I am trying to implement the function in the following section: Per-commitment Secret Requirements.
generate_from_seed(seed, I):
P = seed
for B in 47 down to 0:
if B set in I:
flip(B) in P
P = SHA256(P)
return P
Where "flip(B)" alternates the B'th least significant bit in the value P.
According to this definition, if we have seed=0x0101010101010101010101010101010101010101010101010101010101010101 and I=1, I would expect the result to be
>>> from hashlib import sha256
>>> from binascii import hexlify
>>> hexlify(sha256(int(("00000001"*31)+"00000000",2).to_bytes(length=32,byteorder="big")).digest())
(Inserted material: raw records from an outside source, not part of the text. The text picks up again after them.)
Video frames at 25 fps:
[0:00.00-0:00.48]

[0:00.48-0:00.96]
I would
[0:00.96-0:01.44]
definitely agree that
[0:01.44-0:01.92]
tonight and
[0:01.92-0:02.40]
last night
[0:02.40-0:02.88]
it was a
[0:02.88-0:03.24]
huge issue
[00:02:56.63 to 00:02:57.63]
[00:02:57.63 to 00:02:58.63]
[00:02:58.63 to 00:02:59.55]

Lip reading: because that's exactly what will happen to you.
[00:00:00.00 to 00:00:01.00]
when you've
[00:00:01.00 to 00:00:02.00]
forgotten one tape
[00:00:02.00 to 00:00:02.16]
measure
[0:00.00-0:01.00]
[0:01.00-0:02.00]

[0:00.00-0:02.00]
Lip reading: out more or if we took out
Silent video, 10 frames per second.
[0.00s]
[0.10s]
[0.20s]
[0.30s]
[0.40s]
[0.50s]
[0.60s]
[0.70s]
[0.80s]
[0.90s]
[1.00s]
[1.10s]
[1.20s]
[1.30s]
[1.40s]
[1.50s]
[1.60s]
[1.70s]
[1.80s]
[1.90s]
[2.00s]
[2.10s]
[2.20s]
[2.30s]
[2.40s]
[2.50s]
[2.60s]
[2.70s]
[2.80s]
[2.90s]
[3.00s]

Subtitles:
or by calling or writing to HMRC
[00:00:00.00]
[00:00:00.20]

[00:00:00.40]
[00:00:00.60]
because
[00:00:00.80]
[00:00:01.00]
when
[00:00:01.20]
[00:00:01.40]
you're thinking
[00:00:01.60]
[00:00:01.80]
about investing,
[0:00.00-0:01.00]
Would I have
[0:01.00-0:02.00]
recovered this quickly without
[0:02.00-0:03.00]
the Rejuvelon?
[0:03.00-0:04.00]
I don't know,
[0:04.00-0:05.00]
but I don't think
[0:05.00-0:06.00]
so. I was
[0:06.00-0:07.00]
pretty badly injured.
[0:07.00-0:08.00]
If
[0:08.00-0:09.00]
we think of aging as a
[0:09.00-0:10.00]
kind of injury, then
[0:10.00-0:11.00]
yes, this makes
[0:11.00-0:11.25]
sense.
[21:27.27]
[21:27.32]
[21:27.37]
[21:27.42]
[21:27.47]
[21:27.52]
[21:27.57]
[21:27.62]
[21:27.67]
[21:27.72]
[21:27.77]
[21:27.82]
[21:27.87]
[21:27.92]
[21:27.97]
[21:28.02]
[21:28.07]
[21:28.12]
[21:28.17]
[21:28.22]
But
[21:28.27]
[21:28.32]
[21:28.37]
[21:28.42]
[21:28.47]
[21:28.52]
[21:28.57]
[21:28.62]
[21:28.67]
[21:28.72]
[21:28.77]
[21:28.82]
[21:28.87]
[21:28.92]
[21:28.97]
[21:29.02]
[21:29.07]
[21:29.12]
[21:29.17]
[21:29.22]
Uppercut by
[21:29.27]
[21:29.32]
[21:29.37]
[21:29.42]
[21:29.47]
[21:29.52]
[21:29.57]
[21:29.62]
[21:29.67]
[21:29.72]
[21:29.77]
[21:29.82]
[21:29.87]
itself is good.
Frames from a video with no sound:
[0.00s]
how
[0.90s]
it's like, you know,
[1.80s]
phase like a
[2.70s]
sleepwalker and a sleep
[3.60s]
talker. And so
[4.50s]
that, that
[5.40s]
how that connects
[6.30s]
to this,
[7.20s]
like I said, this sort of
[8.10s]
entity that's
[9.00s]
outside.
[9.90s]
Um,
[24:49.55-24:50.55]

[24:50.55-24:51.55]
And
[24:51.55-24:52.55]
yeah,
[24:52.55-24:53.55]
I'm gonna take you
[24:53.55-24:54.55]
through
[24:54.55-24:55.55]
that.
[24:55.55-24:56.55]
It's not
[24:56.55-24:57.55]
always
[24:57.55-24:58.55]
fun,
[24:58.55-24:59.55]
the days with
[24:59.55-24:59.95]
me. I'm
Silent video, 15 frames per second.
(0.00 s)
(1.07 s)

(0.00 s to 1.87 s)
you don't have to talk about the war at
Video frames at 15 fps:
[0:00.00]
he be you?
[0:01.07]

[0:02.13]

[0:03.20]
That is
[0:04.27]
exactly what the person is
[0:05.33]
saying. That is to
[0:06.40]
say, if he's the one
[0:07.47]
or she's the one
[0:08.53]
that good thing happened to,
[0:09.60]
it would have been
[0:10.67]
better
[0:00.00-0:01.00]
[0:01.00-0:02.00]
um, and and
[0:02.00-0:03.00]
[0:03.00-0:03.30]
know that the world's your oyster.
b'79356295f56e69998b9140cb77c63d3d80c93874259793a38d1dbd8678809ca9'
Because the flip function is executed once, setting the 0th LSB (the rightmost bit) to 0.
Instead the result is (test vectors):
>>> hexlify(sha256(int("00000000"+("00000001"*31),2).to_bytes(length=32,byteorder="big")).digest())
b'915c75942a26bb3a433a8ce2cb0427c29ec6c1775cfc78328b57f6ba7bfeaa9c'
And looking at one implementation, it is clear that people are implementing this using:
output[lp / 8] ^= (1 << (lp % 8));
Which seems to me as wrong, since it is changing the LSB of the byte which, if lp is small, would be more significant, and therefore the "most significant" according to my interpretation. But inside the byte, it is changing a bit that could be, if we are working in big-endian mode, indexed in the opposite direction. Which doesn't follow from the spec, since it only talks about bits.
While I could use little-endianness in this example, and it would fix this specific test, it wouldn't work on the other test vectors, so I don't consider that a proper fix, and that wouldn't make sense since the spec says nothing about using little-endianness.
Somebody please help me understand the definition of "least significant bit" such that these test vectors make sense. It seems to me, that it requires me to consider the existence of bytes, which doesn't follow from my understanding of LSB.